An experiment, led by the University of Salford’s Professor Richard Whittle and University College London’s Dr James Ransom, ran six leading AI (artificial intelligence) models as a synthetic electorate of 42,265 voters on the day of the Makerfield by-election.
Four of the six called the seat for Reform, whilst in reality, Andy Burnham, won it for Labour with a significant majority.
On the day Makerfield went to the polls, researchers at the University of Salford asked six of the most capable AI models to vote in the by-election, one simulated ballot at a time, across a synthetic electorate of 42,265 voters built from census data.
Four of the six predicted that Reform UK’s Robert Kenyon would take the seat. The result declared overnight was a Labour victory for Andy Burnham on 54.8%, a majority of 9,231, with Reform on 34.5%.
The most notable finding was not whether the models were right (they mostly were not), but how far they disagreed. Given the same briefing, the same instruction and the same voters, the six returned Reform vote shares ranging from 38.5% to 80.5%, a spread of more than 40 points. One, GPT-5.4-mini, came closest to the real outcome, placing Burnham on 60.7% against an actual 54.8%. Others predicted a Reform landslide of up to 80 per cent.
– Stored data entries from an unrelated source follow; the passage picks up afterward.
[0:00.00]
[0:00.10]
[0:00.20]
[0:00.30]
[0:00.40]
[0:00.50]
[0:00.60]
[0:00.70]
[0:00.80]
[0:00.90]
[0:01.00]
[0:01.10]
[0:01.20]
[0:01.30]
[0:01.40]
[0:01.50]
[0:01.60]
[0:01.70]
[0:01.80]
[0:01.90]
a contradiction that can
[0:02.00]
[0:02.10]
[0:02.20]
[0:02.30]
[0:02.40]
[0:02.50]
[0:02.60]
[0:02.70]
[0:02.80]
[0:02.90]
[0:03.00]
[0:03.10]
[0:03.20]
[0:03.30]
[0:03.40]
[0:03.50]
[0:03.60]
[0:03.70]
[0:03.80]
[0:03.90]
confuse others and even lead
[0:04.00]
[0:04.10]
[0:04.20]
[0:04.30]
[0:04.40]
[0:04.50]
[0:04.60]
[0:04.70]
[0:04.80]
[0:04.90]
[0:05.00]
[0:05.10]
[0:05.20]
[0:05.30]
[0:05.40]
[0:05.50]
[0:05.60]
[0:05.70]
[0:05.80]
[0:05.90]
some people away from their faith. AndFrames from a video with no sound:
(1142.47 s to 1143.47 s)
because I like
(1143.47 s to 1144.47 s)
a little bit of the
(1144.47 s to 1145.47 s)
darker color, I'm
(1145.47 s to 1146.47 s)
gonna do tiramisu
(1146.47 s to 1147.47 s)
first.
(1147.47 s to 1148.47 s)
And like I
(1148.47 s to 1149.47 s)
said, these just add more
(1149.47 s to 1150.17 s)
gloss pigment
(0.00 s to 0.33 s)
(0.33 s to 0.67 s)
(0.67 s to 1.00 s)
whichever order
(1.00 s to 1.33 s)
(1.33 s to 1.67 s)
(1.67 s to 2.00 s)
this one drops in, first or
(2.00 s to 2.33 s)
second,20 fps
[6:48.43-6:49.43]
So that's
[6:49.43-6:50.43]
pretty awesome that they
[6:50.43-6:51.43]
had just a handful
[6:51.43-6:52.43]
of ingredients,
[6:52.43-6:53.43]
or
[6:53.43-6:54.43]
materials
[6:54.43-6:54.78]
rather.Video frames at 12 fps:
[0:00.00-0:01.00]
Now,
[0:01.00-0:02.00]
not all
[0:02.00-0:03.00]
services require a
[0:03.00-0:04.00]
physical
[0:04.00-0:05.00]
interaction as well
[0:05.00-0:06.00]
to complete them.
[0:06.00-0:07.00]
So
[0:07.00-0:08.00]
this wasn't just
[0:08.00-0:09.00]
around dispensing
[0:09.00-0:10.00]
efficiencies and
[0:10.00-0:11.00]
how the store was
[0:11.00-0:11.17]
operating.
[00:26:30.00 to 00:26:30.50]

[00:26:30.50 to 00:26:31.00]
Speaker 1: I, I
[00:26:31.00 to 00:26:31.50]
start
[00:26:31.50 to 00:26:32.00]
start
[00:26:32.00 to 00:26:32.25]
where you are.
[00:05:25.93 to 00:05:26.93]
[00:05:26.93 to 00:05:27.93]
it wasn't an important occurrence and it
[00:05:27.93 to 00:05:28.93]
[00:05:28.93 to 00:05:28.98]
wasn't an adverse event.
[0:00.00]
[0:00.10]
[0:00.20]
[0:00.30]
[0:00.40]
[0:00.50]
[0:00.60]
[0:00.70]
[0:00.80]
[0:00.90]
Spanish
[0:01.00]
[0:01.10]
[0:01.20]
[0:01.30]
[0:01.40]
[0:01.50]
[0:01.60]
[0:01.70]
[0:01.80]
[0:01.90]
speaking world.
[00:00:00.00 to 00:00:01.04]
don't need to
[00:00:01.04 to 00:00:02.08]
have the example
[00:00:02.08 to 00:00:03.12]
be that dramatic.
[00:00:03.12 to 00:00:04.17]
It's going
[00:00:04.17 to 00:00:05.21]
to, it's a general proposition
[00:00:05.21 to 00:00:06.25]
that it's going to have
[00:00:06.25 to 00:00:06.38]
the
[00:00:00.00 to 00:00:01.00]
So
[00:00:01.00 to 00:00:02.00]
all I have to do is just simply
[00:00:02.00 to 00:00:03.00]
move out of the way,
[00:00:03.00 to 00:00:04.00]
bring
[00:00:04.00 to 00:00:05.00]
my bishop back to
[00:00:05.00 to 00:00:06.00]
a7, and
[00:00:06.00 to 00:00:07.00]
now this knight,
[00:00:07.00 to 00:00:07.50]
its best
Every model reproduced familiar demographic patterns, with older voters and men more likely to back Reform. The levels were often far from reality, and most missed what decided the contest, namely Burnham’s personal standing, the tactical consolidation of anti-Reform voters behind Labour, and the new Restore Britain party, which took 6.8%. The models compressed a 14 name ballot to two or three contenders, writing off the Greens, Liberal Democrats and Conservatives, each of whom lost their deposit.
Professor Richard Whittle described the exercise less as a forecasting tool than as a caution for anyone tempted to use these systems to read public opinion. He said: “The headline for anyone thinking of using these models to gauge public opinion is a simple one. Which model you ask matters more than how you ask it.
“We gave six systems an identical electorate and an identical briefing, and they produced everything from a large Labour win to a Reform supermajority.”
“What the models are good at is the texture, the age gap and the gender gap turn up every time. What they are poor at is the politics, the things that swing a by-election, a strong local candidate, tactical voting, a new party entering the field. A synthetic electorate built from demographics alone votes its stereotypes, and Makerfield did not,” continued University College London’s Dr James Ransom, lead author of the study.
The researchers note that one model performed well. “GPT-5.4-mini came close to the real result.
“But you only learn which model was right after the votes are counted and, on the day, you would have had no principled way of choosing between them. A one-in-three chance of calling the winner is not a method anyone would want to brief a campaign on,” concluded Richard.